Denver-based Sitio Royalties Corp. has wrapped up its acquisition of Denver-Julesburg (D-J) Basin interests on 13,062 net royalty acres, the company said in its May 8 earnings report.
The $126.6 million deal, announced in February, includes assets that produce an average 2,621 boe/d (36% oil). The assets generated 8.5 million in asset level cash flow in the first quarter.
Sitio previously said 77% of the interests were located within the Wattenberg Field in Weld County, Colorado. Sitio did not disclose the seller.
Top operators by production volumes on the acquired assets are Chevron Corp., Civitas Resources and Occidental Petroleum.
Sitio CEO Chris Conoscenti said that first-quarter production—pro forma for the D-J Basin acquisition— reached an all-time company high of 37,970 boe/d, up by 3.7% compared for fourth-quarter 2023.
The increase was primarily due to Delaware Basin and Eagle Ford Shale activity, Conoscenti said in the earnings release.
“As expected, we closed the D-J Basin acquisition on April 4th and we continue to have a strong pipeline of minerals acquisition opportunities to evaluate," he said.
Tim Rezvan, a KeyBanc Capital Markets analyst, said Sitio provided summary details on the recently acquired D-J Basin effect on base production and EBITDA in the first quarter.
“These assets had [2,600 boe/d] of production in 1Q24 and would have generated $8.5 [million] of incremental EBITDA,” Rezvan said in a May 8 report. “There are 7.4 net line-of-sight D-J Basin wells, equal to 14% of total line-of-sight wells for Sitio, suggesting stronger D-J Basin contribution throughout 2024.”

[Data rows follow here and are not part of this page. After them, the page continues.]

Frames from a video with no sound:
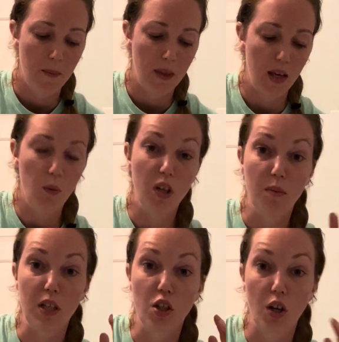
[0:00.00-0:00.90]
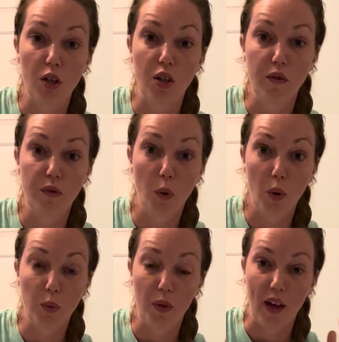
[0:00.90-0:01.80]
he wouldn't be charging
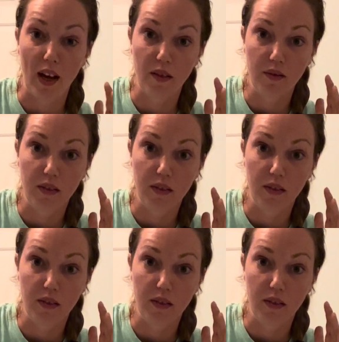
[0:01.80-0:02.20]
forward with that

Sitio’s overall M&A prospects look “as good as ever for the remainder of the year given one of its key peers appetites will likely be full and mineral sector remains highly fragmented,” Truist Securities analyst Neal Dingmann, wrote on May 5.
Dingmann said the company looks to continue its disciplined acquisition strategy, which has resulted in a number of accretive deals.
Sitio has made 195 acquisitions since its inception, amassing more than 265,000 net royalty acres. The company’s M&A strategy sees minerals consolidation in “early innings,” with $73 billion in royalty payments paid in the last 12 months—just 3% of which generated public mineral company revenue.
Earnings, outlook
Sitio said that pro forma first-quarter average daily production was 37,970 boe/d, 51% oil. The company has line-of-sight on 52.9 wells as of March 31—77% of which are in the Permian Basin and 14% in the D-J Basin.
Dingmann said in a May 8 report that Sitio reported higher first-quarter earnings and free cash flow than Truist expectations and consensus, driven by better quarterly oil production and prices.
The company reported first-quarter net income of $18.7 million, compared to a net loss of $91.7 million in the previous quarter. The reversal was due to no loss on sale of assets, no loss on extinguishment of debt and other factors.
Sitio returned $0.49 per share of Class A common stock, including a $0.41 per share dividend and $0.08 per share in stock repurchases. The company repurchased $13 million worth of shares in the quarter.